Matching a content within a large text using reg ex in java

Question

Problem : I need to match a content within a large text (Wikipedia dump consisting of xml pages) in java.
Content required: Infobox
Reg ex used : "\\{\\{Infobox(.*?)\\}\\}"

Issue: the above pattern matches the first occurrence of }} within the infobox and if I remove the ? character in the reg ex, the pattern matches the last occurrence.
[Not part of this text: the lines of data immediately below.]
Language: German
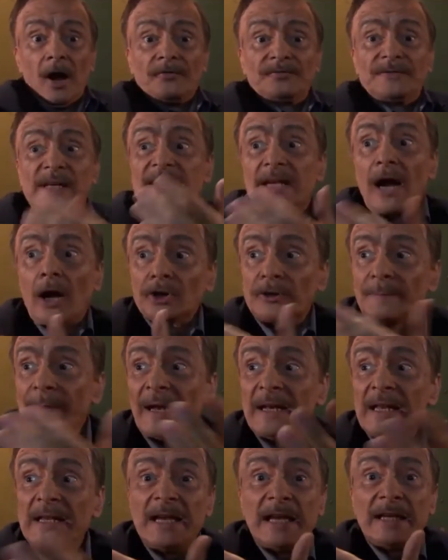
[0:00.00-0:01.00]
Auf diese
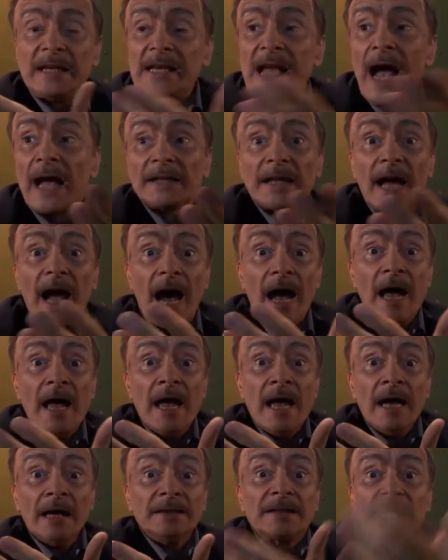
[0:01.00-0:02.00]
Autobahnen jedes Jahr da
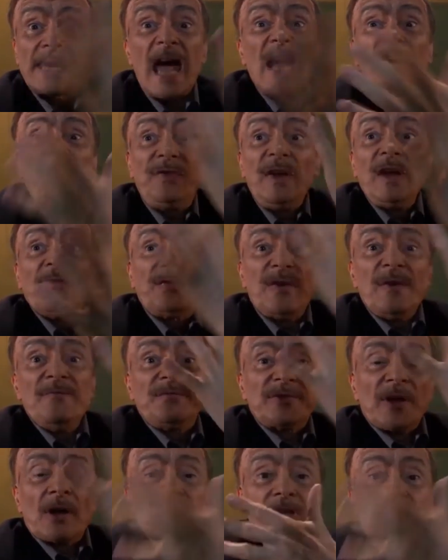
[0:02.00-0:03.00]
drei, vier,
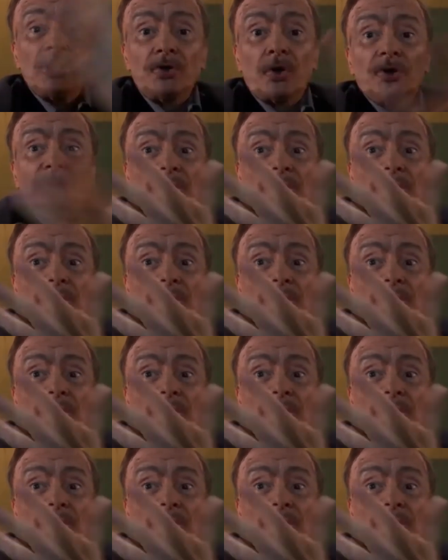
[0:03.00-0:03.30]
5.000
But, I am looking for extracting just the infobox and }} should match the end of the info box.

Ex info box:

{{infobox RPG
|title= Amber Diceless Roleplaying Game
|image= [[Image:Amber DRPG.jpg|200px]]
|caption= Cover of the main ''Amber DRPG'' rulebook (art by [[Stephen Hickman]])
|designer= [[Erick Wujcik]]
|publisher= [[Phage Press]]&lt;br&gt;[[Guardians of Order]]
|date= 1991
|genre= [[Fantasy]]
|system= Custom (direct comparison of statistics without dice)
|footnotes= 
}}

Code snippet:

String regex = "\\{\\{Infobox(.*?)\\}\\}";
Pattern p1 = Pattern.compile(regex, Pattern.DOTALL);
Matcher m1 = p1.matcher(xmlPage.getText());
String workgroup = "";
while(m1.find()){
    workgroup = m1.group();
}

I'm fairly sure this can't be done with a Java regular expression. I think you'll have to read the file and parse it the hard way. — Dawood ibn Kareem, Nov 07 '13 at 18:23
I am using sax parser to read the content of the xml and storing the info boxes in a user defined object. — Vinoth, Nov 07 '13 at 18:24
The issue here is if there is }} within the info box, the patter matches till that }} and not as we want i.e. entire info box. — Vinoth, Nov 07 '13 at 18:27
Info box format is {{Infobox ........}}. I need to extract this one. However, if there is a infobox like {{Infobox ...{{..}}..}}. my pattern matches till {{Infobox ...{{..}} alone. — Vinoth, Nov 07 '13 at 18:30
Oh so `infobox` block can be nested also? You example is not showing that. — anubhava, Nov 07 '13 at 18:32

Dragos · Answer 1 · 2013-11-07T21:38:49.667

1

You shloud try this regex:

String regex = "\\{\\{[Ii]nfobox([^\\}].*\\n+)*\\}\\}";

or

Pattern pattern = Pattern.compile("\\{\\{[Ii]nfobox([^\\}].*\\n+)*\\}\\}");

Explanation : the above regex expression looks for
1 . \\{\\{ - matches two {{
2. [Ii]nfobox - matches Infobox or infobox
3. ([^\\}\\}].*\\n+)* - matches the body of the infobox (the body doesn't contain }} and contains any kind of characters any number of times )
----3.a. [^\\}] - matches everything except }
----3.b. .* - matches any character any number of times
----3.c. \n+ - matches new line 1 or more times
4. \\}\\} - matches - ends with }}

edited Nov 07 '13 at 21:38

answered Nov 07 '13 at 18:34

Dragos

1,050
16
21

can you please explain this syntax? – Vinoth Nov 07 '13 at 18:52
The above syntax works but the code execution is not getting complete. It hangs on after printing some infoboxes. – Vinoth Nov 07 '13 at 18:57
This doesn't solve the problem. It's equivalent to the regexp in the "Code snippet" section of the original question, but less performant. The problem is what to do about `{{ ... }}` blocks nested inside the Infobox. – Dawood ibn Kareem Nov 07 '13 at 19:19
regex = "[iI]nfobox([^\}\}].*\n+)*" to get blocks nested inside the Infobox – Dragos Nov 07 '13 at 19:25
2

"`[^\\}\\}]` - matches everything except }}" is incorrect. It will match all characters except }. If you want to match everything except }}, use `(?!\}\})`, or in Java `(?!\\}\\})` – srbs Nov 07 '13 at 19:26

score 1 · Answer 2 · answered Nov 07 '13 at 19:13

The solution depends upon the nesting depth of {{ .. }} blocks inside the infobox block. If the inside blocks don't nest, that is there are {{ ... }} blocks but NOT {{ .. {{ .. }} .. }} blocks then you can try the regex: infobox([^\\{]*(\\{\\{[^\\}]*\\}\\})*.*?)\\}\\}

I tested this on the string: "A {{ start {{infobox abc {{ efg }} hij }}end }} B" and was able to match " abc {{ efg }} hij "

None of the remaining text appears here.